_Records from a dataset:_
== Segment start ==

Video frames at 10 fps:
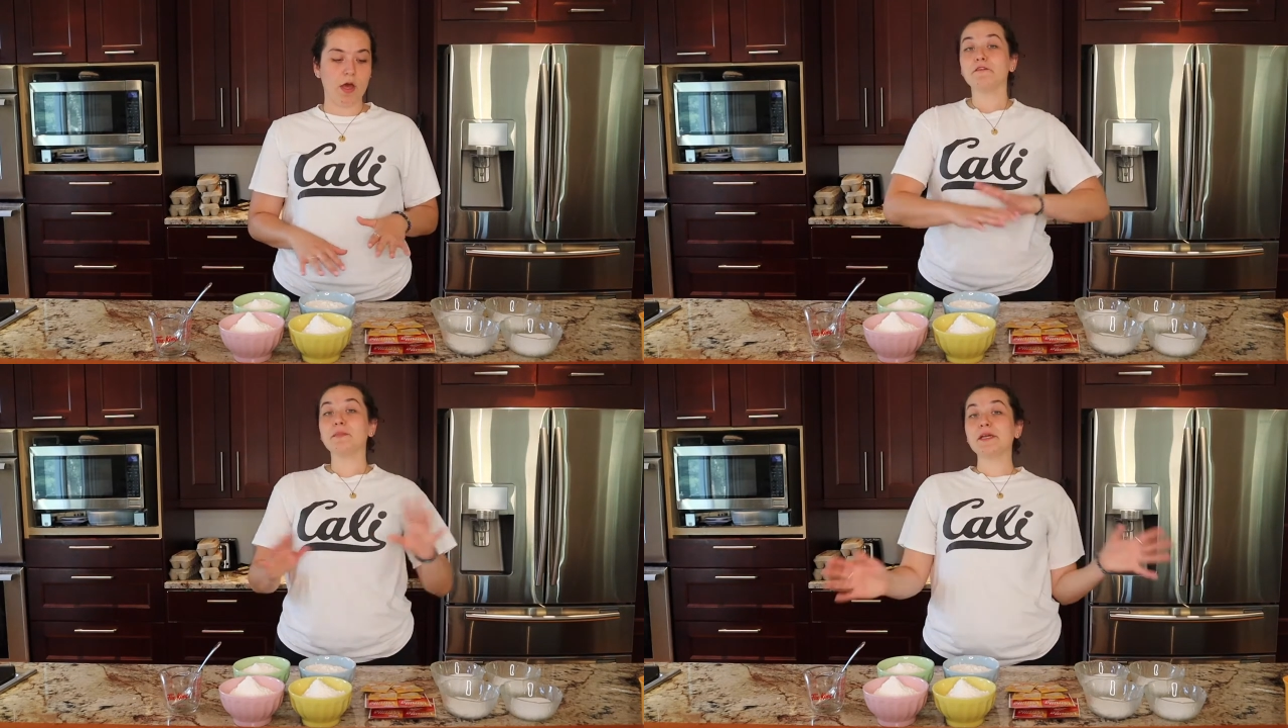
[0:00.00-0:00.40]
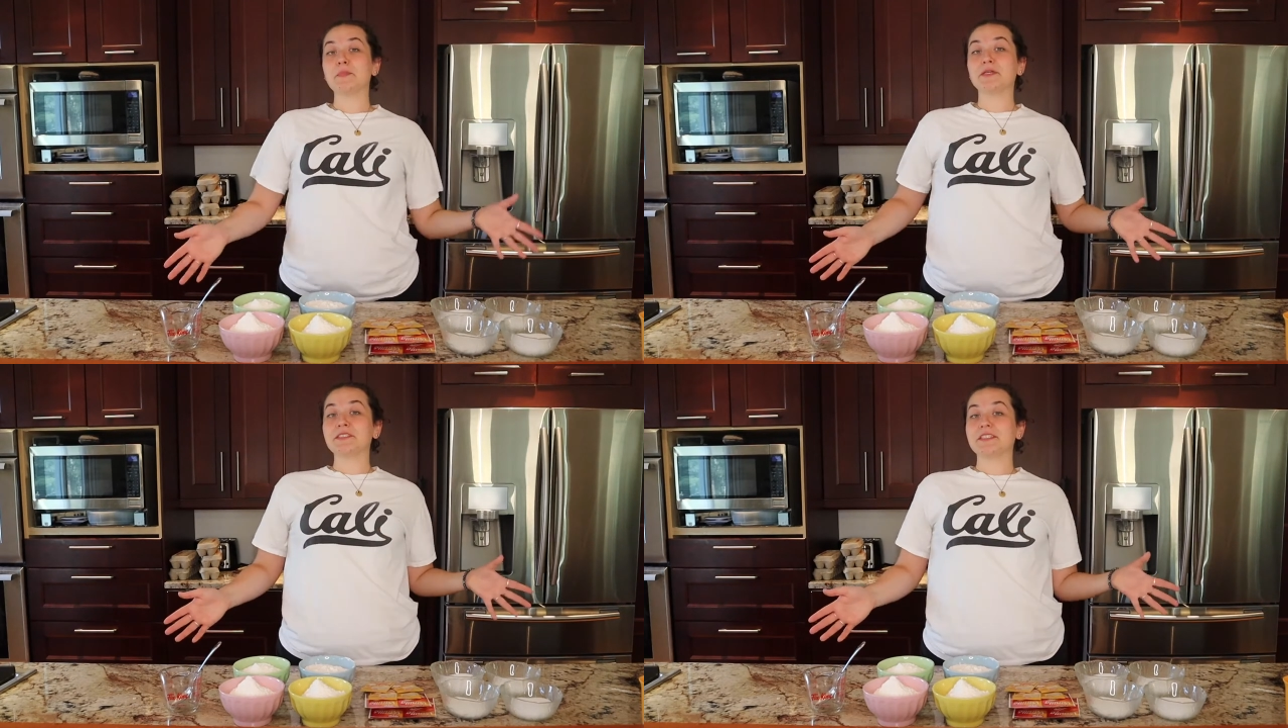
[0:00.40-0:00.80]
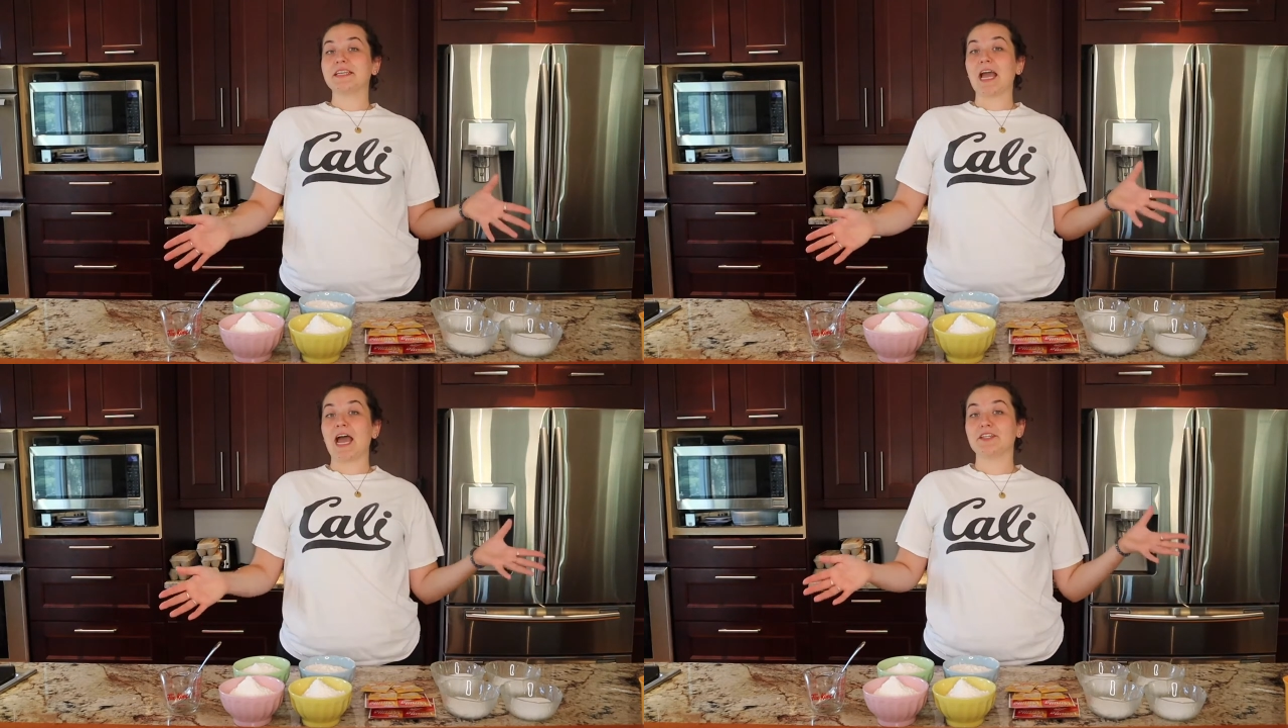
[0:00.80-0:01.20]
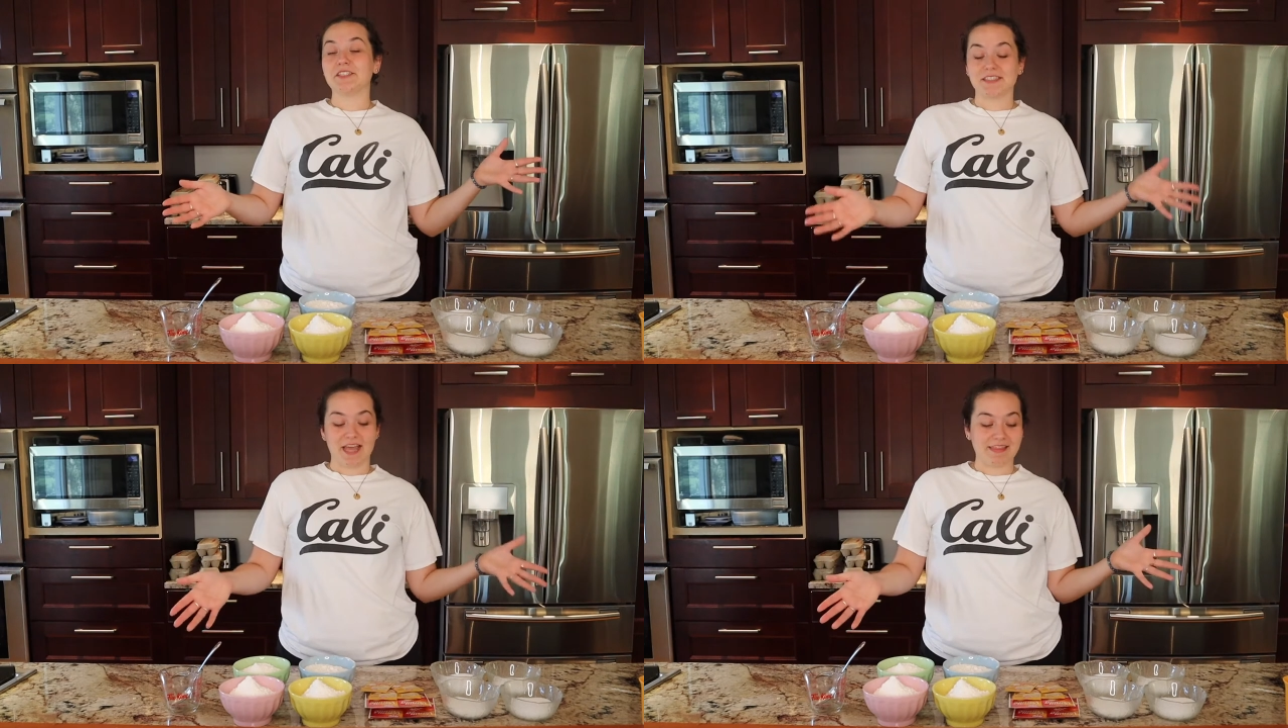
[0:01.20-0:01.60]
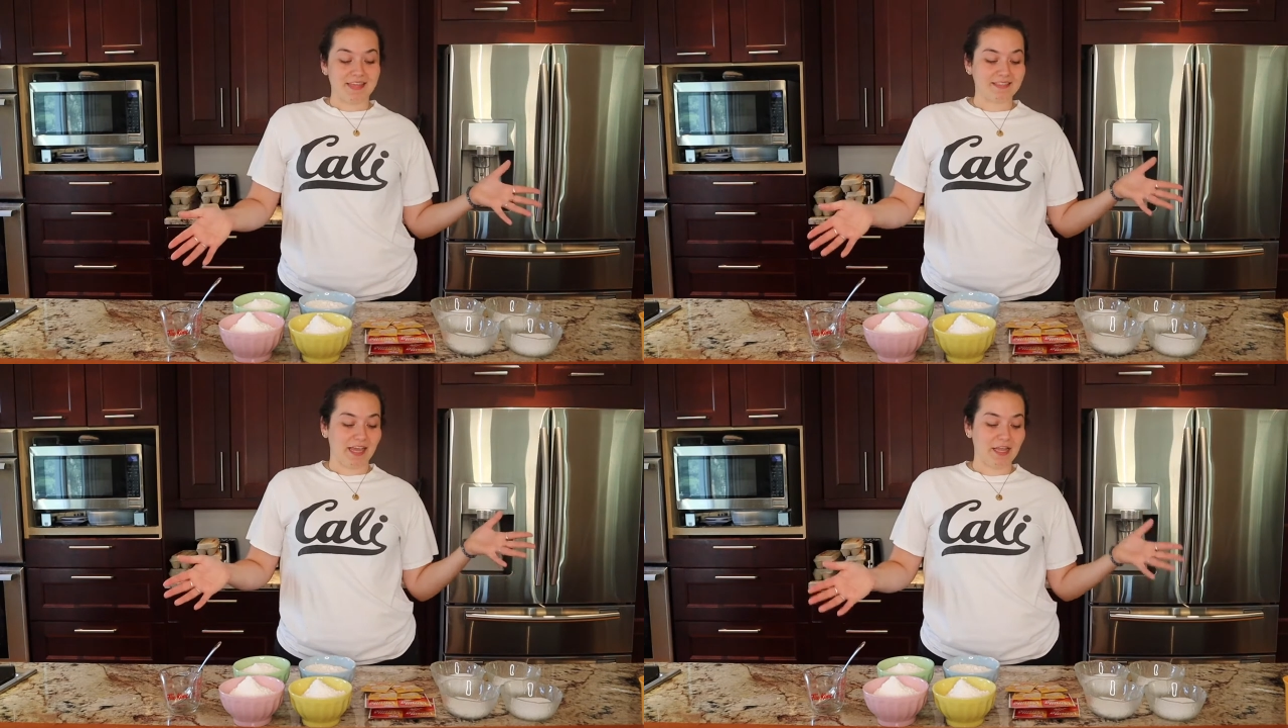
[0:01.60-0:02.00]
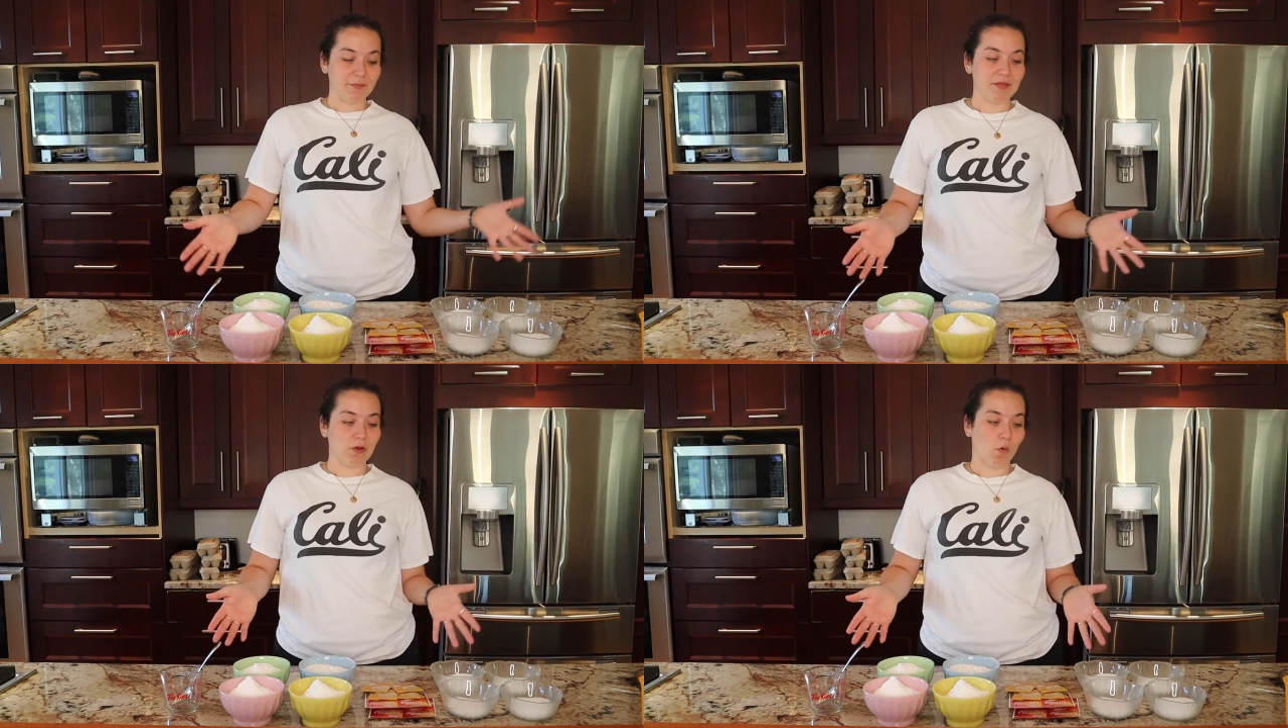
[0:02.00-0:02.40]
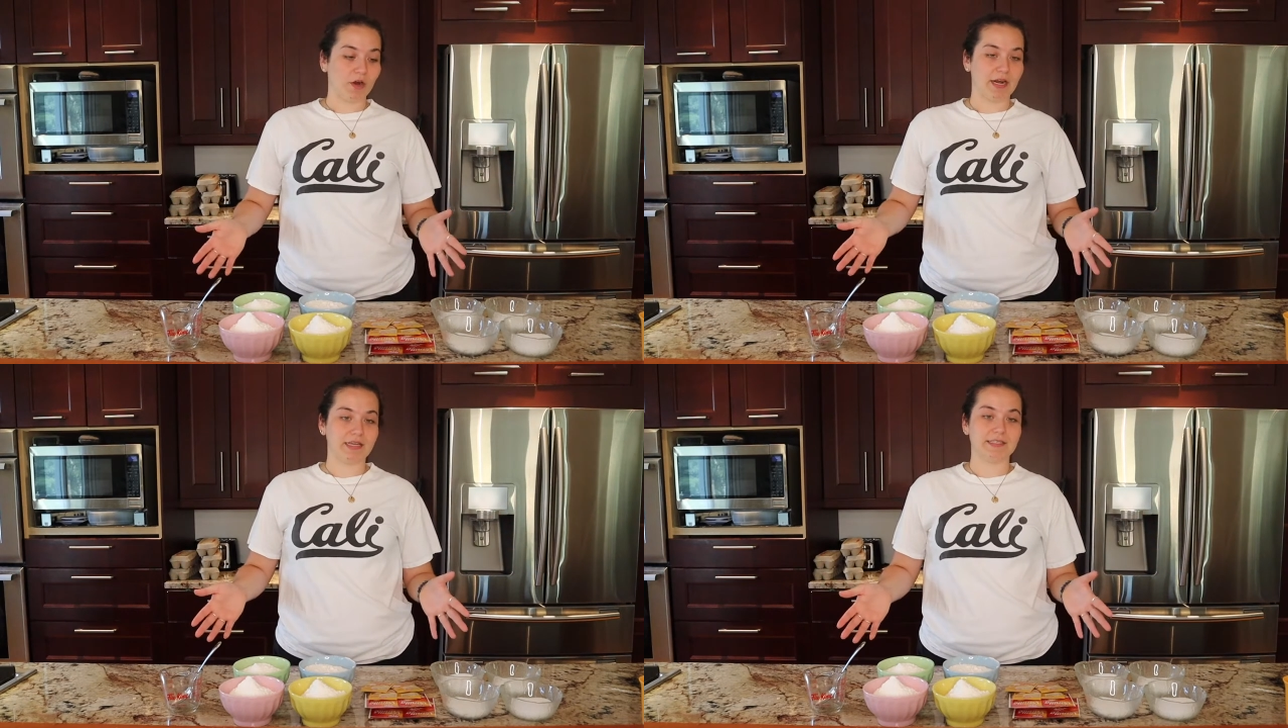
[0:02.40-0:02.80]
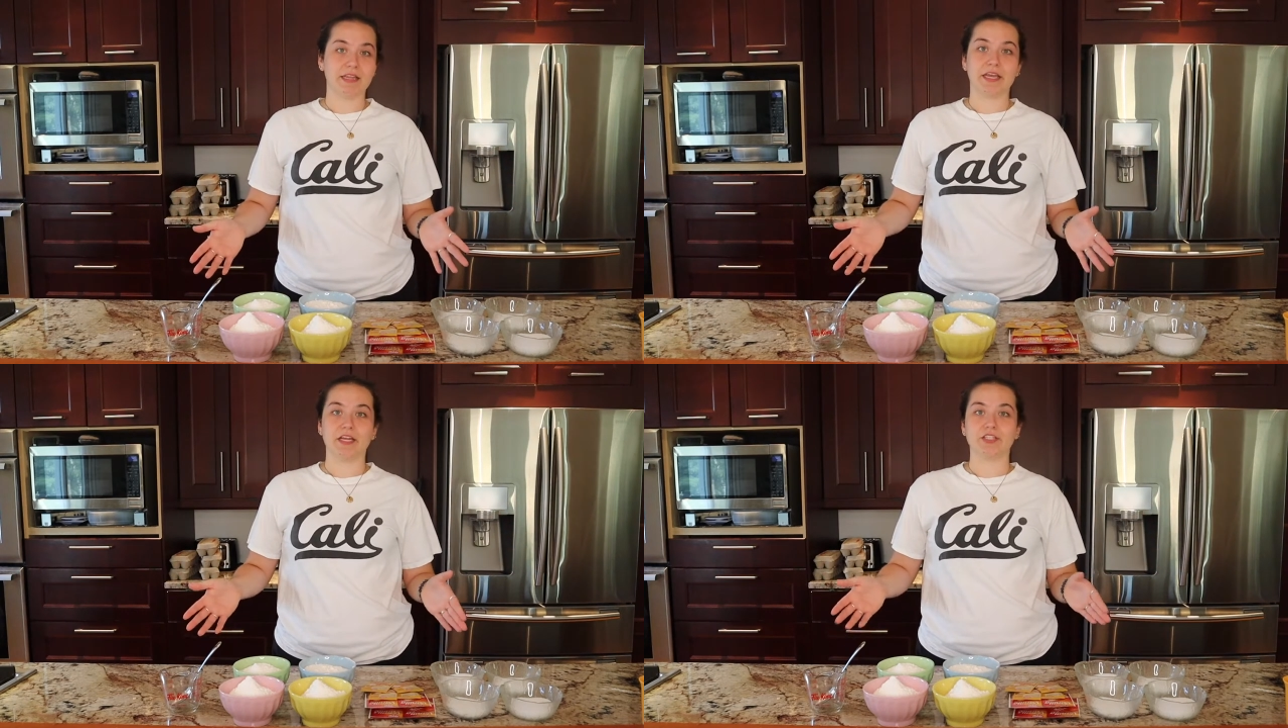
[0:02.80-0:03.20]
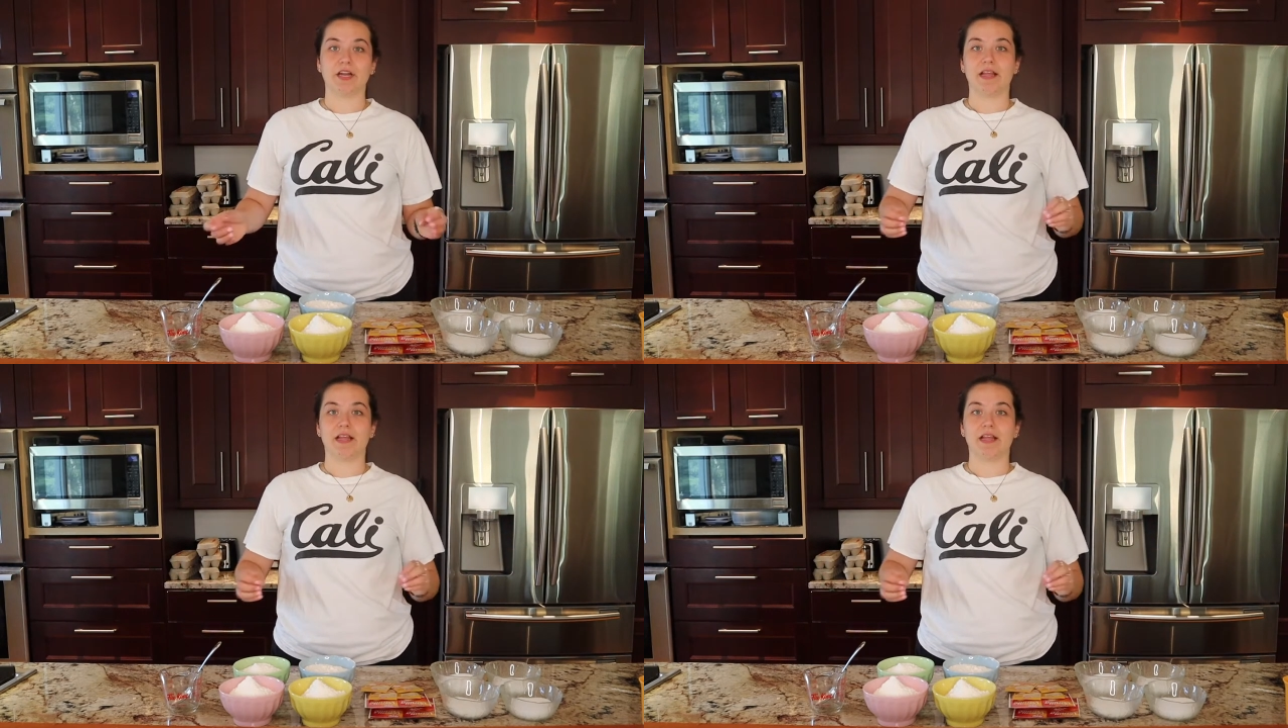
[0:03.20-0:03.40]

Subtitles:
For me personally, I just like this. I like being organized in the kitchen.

== Segment end ==
== Segment start ==

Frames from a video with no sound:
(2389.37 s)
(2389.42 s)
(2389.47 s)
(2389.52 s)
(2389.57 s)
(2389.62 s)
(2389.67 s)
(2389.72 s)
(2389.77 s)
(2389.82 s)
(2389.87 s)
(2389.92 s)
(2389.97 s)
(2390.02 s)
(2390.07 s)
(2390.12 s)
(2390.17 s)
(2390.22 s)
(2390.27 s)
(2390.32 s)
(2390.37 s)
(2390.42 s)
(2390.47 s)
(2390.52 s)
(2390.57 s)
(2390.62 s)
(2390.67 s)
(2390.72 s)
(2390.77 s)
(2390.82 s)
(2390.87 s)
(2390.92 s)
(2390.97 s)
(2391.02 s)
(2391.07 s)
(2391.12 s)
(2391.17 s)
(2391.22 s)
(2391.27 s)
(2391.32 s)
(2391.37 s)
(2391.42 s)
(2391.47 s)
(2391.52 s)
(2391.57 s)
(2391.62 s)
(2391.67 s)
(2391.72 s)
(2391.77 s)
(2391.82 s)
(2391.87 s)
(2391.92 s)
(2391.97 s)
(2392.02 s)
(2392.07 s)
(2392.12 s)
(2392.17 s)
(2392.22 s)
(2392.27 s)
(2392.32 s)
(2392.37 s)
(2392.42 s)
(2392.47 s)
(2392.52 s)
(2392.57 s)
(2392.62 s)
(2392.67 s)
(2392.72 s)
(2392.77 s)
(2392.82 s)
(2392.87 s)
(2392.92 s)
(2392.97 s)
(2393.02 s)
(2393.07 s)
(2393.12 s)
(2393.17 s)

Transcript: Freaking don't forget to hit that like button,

== Segment end ==

_WORK TASK:_ Above are the entries. Copy exactly the part that opens with the line containing "(2391.87 s)" and closes with the line containing "Transcript: Freaking don't", and no more.

_WRITTEN RESPONSE:_
(2391.87 s)
(2391.92 s)
(2391.97 s)
(2392.02 s)
(2392.07 s)
(2392.12 s)
(2392.17 s)
(2392.22 s)
(2392.27 s)
(2392.32 s)
(2392.37 s)
(2392.42 s)
(2392.47 s)
(2392.52 s)
(2392.57 s)
(2392.62 s)
(2392.67 s)
(2392.72 s)
(2392.77 s)
(2392.82 s)
(2392.87 s)
(2392.92 s)
(2392.97 s)
(2393.02 s)
(2393.07 s)
(2393.12 s)
(2393.17 s)

Transcript: Freaking don't forget to hit that like button,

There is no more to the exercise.